RTCNN - Radial and Topological Convolutional Neural Network Score

MolSoft White Paper by Maxim Totrov, Ph.D., CTO, MolSoft LLC - March 6, 2025

Ligand scoring plays a crucial role in virtual screening, a computational technique used to identify potential drug candidates from large compound libraries.

Graph Convolutional Neural Networks (GCNNs) have shown promise in improving ligand scoring by capturing the structural and chemical features of molecules in a graph representation. Traditional ligand scoring methods rely on handcrafted features and simplified physical energy terms that may not fully capture the complex interactions between a ligand and its target protein. GCNNs offer a data-driven approach by learning directly from the molecular graph representation, allowing for more accurate and robust scoring.

The RTCNN graph-convolutional network includes two types of layers (Fig. 1): (1) intramolecular 'topological' 2D chemical connectivity graph atom-to-atom convolutions ^{1, 2} within ligand and receptor; and (2) intermolecular 3D radial-kernel convolutions between neighboring ligand and receptor atoms, similar to InteractionNet³. The first type of the CNN layers is intended to perceive local chemical environment and deduce interaction properties of different atoms. The second type of CNN layer is designed to perceive the environment (favorable or unfavorable) of each atom in 3D space.
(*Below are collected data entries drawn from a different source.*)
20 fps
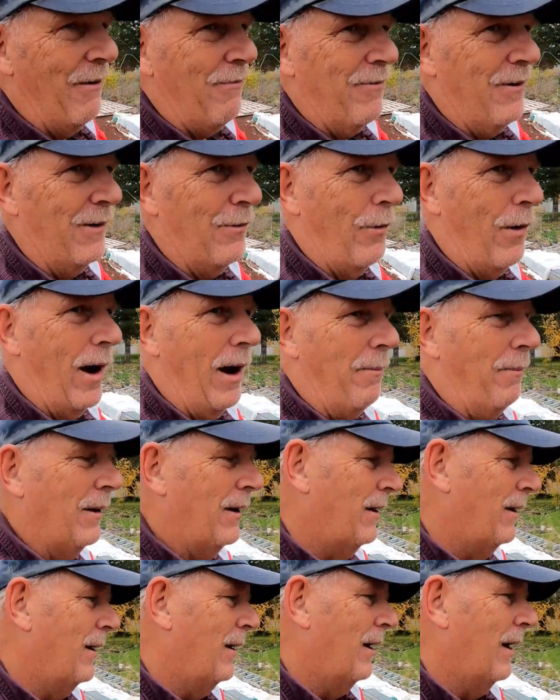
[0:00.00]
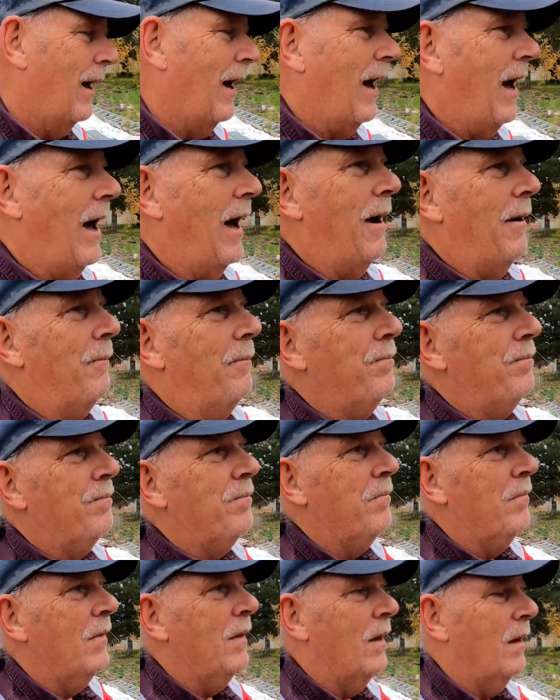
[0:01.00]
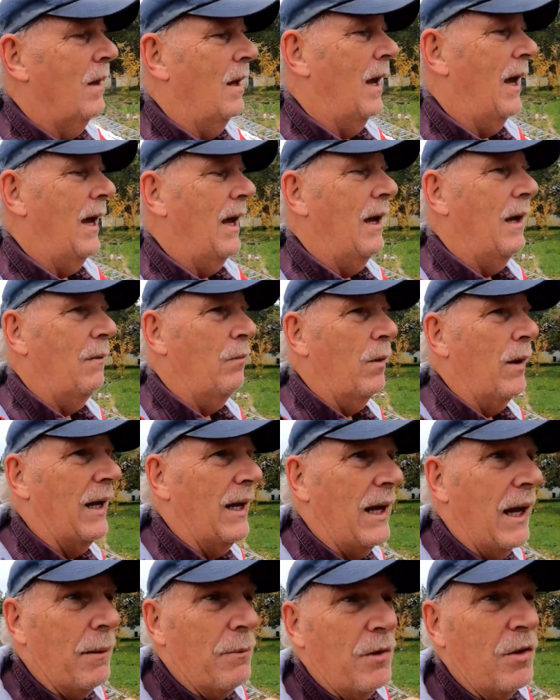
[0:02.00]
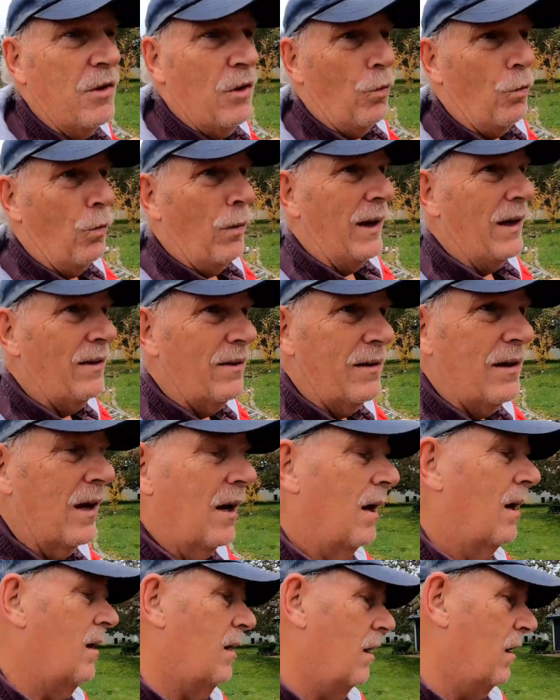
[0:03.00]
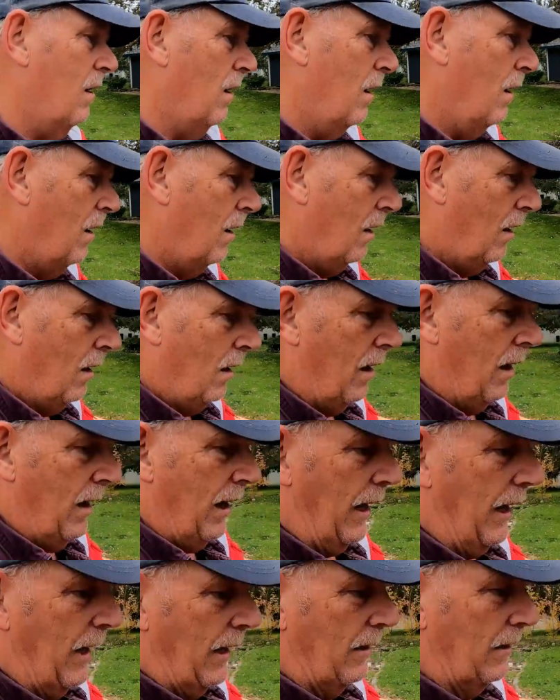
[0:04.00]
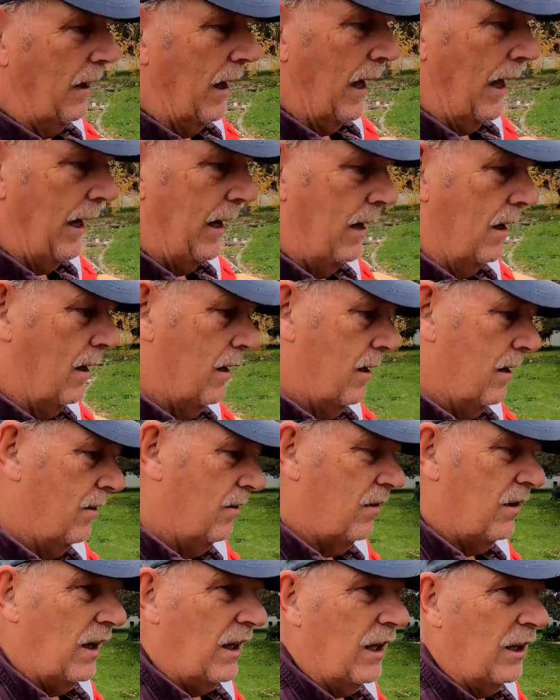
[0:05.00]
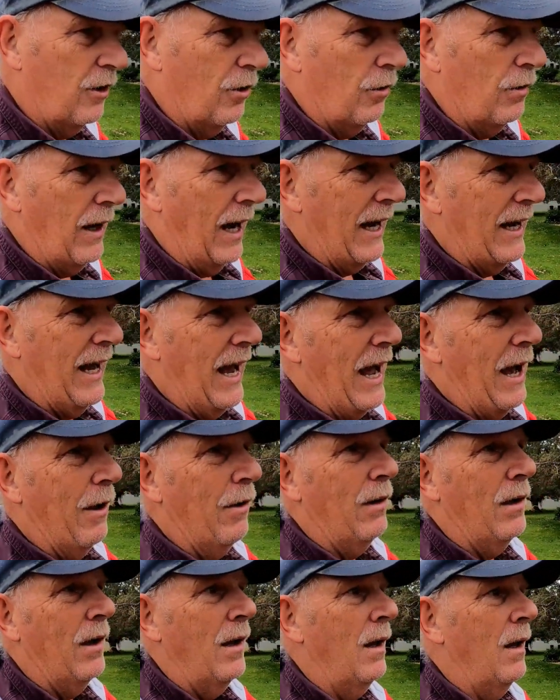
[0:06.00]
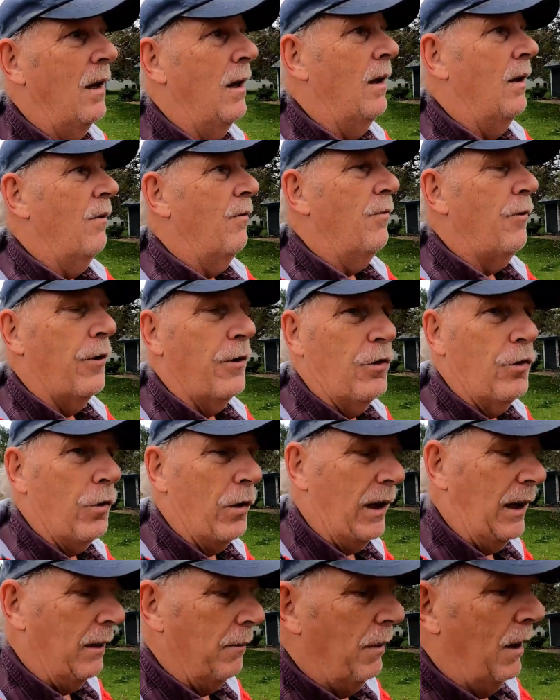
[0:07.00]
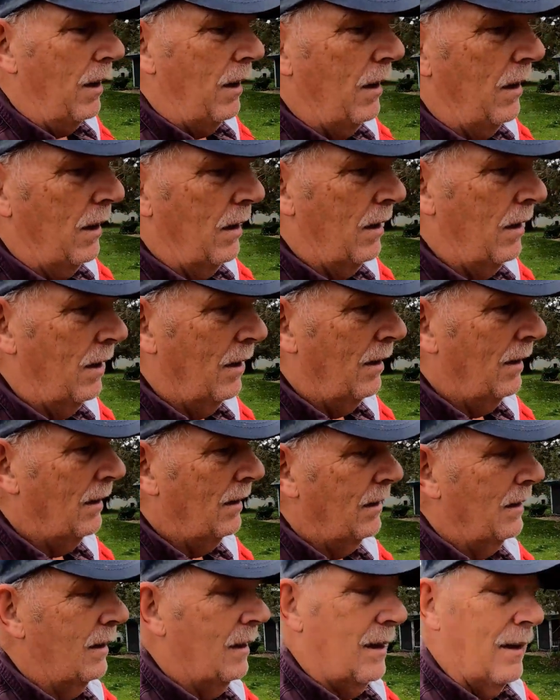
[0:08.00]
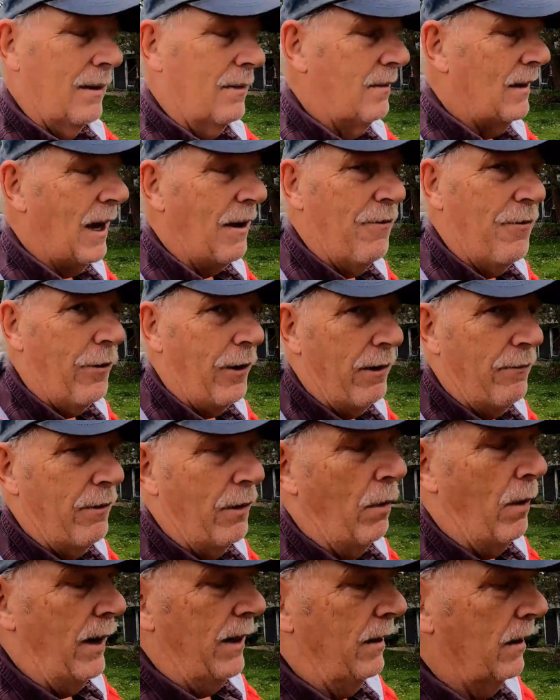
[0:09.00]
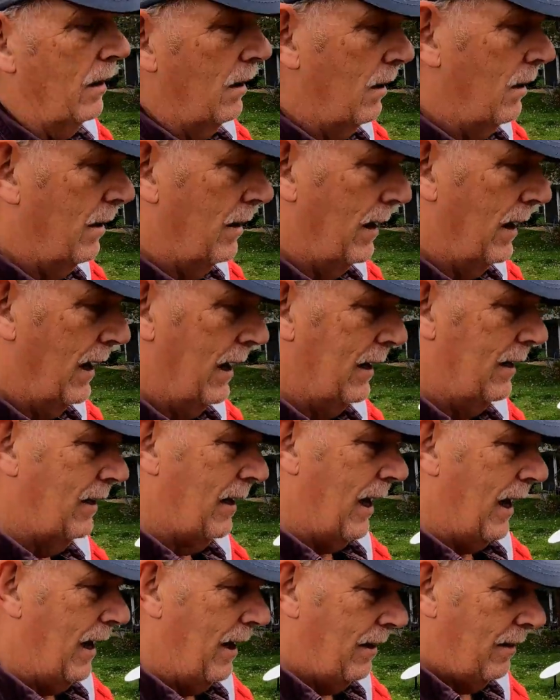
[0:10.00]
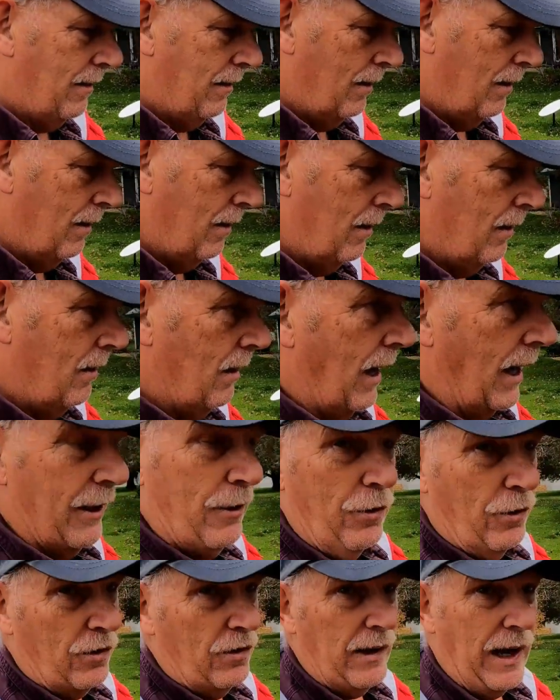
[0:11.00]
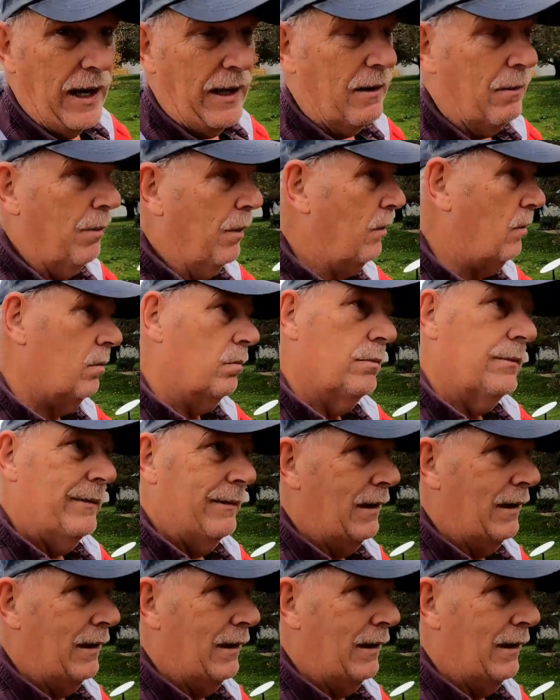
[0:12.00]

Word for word: Have fun, Rob. Um, and when it comes to risk and uh, sticking your neck out for a dream, it's not for everyone. And uh, understandable.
Overall NN architecture includes three layers, type 1/type 2/type 1, followed by sum pooling. Input atomic descriptors are: Mendeleevian element descriptor (MED)², ring membership flag, formal charge, solvent accessibility, number of attached hydrogen atoms, hybridization, and hydrogen bond donor/acceptor flags. Solvent exposed area is included as an additional descriptor for the receptor atoms.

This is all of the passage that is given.